1. First check to see if I'm adding/subtracting (most of my kids circle the sign to help them remember)

Once they see they're subtracting...
I always start on this side (farthest from the subtraction sign)
Can I take __(bottom number) things away from ____(top number) things? If you're not sure, get out your fingers. So, "yes, I can take 6 things away from 10. So I keep going" or "no, if I try to take 8 things away from 6 things, I run out. I have to borrow from the other side."

Add your one, and take one away from the other side. Solve. It sounds weird typed out, but it makes sense when you say it when you're looking at the problem, lol.

I've never had a kid not be able to do it after several lessons.

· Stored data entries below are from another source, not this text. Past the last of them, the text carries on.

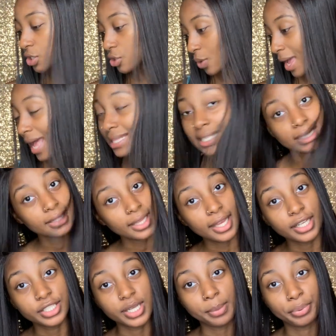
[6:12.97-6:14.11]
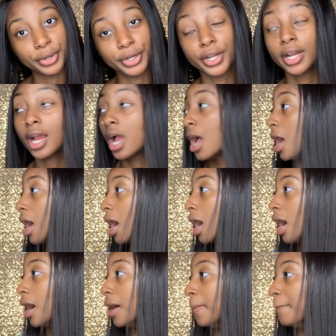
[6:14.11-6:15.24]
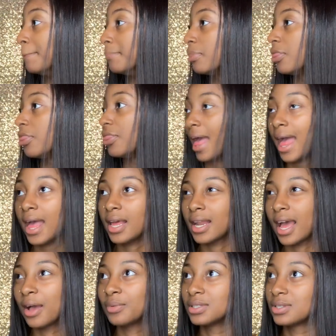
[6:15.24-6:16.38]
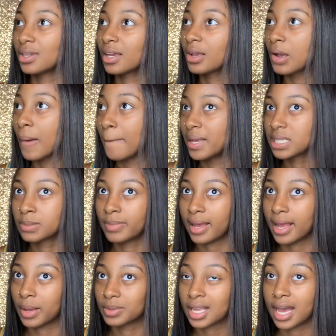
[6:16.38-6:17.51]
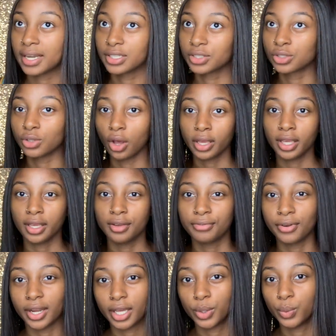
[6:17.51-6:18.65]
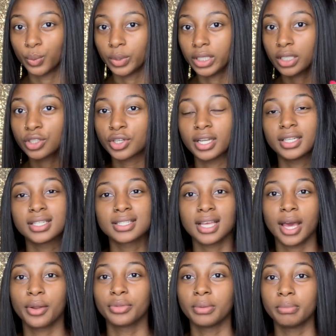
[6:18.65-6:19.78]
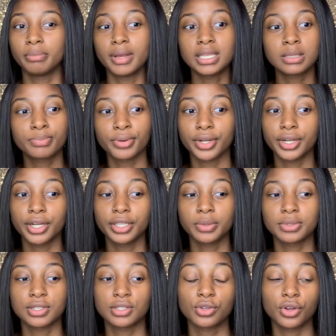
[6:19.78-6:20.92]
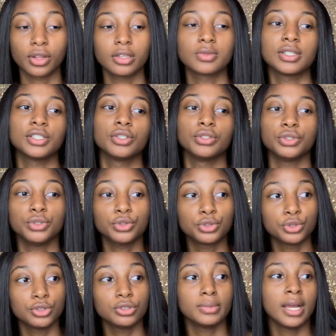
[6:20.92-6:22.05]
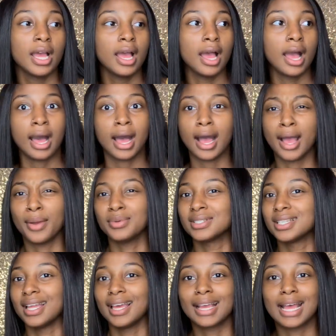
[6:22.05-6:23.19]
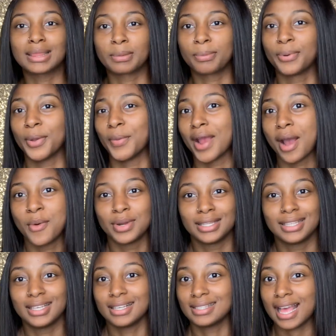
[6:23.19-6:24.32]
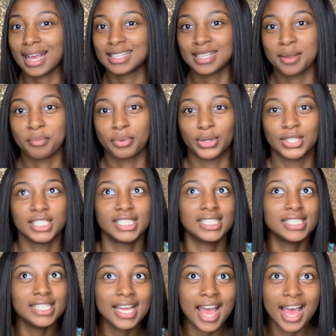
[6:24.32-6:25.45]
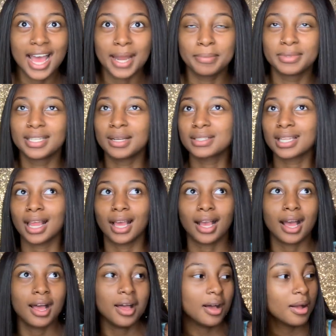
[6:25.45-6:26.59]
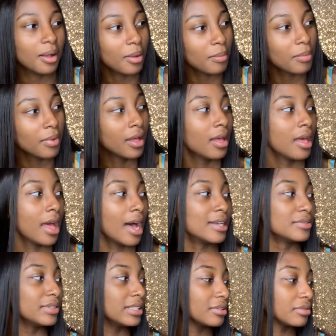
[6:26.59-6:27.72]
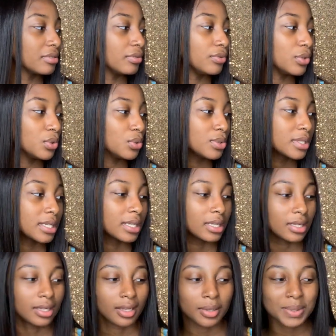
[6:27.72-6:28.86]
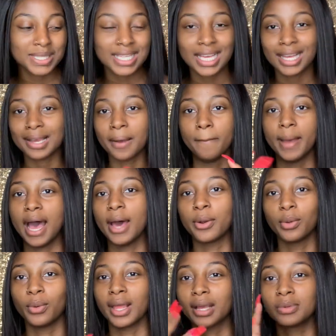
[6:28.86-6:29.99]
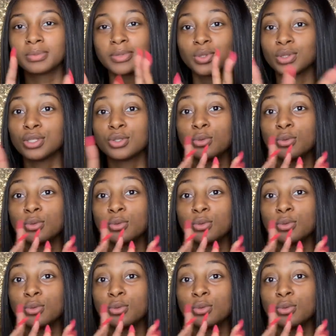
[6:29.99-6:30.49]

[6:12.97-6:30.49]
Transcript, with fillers: so i had to get the inkjet printer um that i was looking on best buy i was kind of stalking it for like a week trying to decide on the best printer there was this girl i was watching on youtube i was like at the point where i wanted the exact same printer she had but then i was like um i was reading the reviews and then it was like a battle like it was between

They tend to need practice (even when we're doing other concepts, I'll throw a couple of these in at least once every few weeks), but it's not something I really have to spend weeks and weeks on or something.
#9
12-04-2011, 07:26 PM
 Jayneorama Novice Join Date: Nov 2011 Posts: 66 WA Upper Elementary Teacher
Is place value an issue for these kids? For students that have had a hard time with regrouping, I've gone back to basic place value and reviewed/gamed a lot there. Then, when I re-taught the borrowing/regrouping lesson, it went much more smoothly.

I also, aside from all of the manipulative/pictoral teaching, do teach a straight up algorithm - I use a modified Knockin' On Heaven's Door, "Knock, knock, knockin' on my neighbor's door, to borrow 10," to remind them of procedure and make it fun. There are some kids, in my experience, who get the concept but not the procedure until they are explicitly taught the algorithm.

I have no idea what would or would not apply to SPED in this case, so your mileage may vary here.
#10
12-04-2011, 07:34 PM
 karebear76 Devotee Join Date: Aug 2005 Posts: 982 Ohio Intermed. Intervention Specialist
Thanks for all the suggestions! Lots of good ideas here.

We spent about a month at the beginning of the year with place value, and most have a basic to good understanding of it. We've been going over some of the most difficult things IMO to teach all in the name of a test: place value to hundred millions, rounding to nearest million, subtraction with renaming, and estimating sums and differences (through millions)...

I have at least 5 different ability levels at the same time.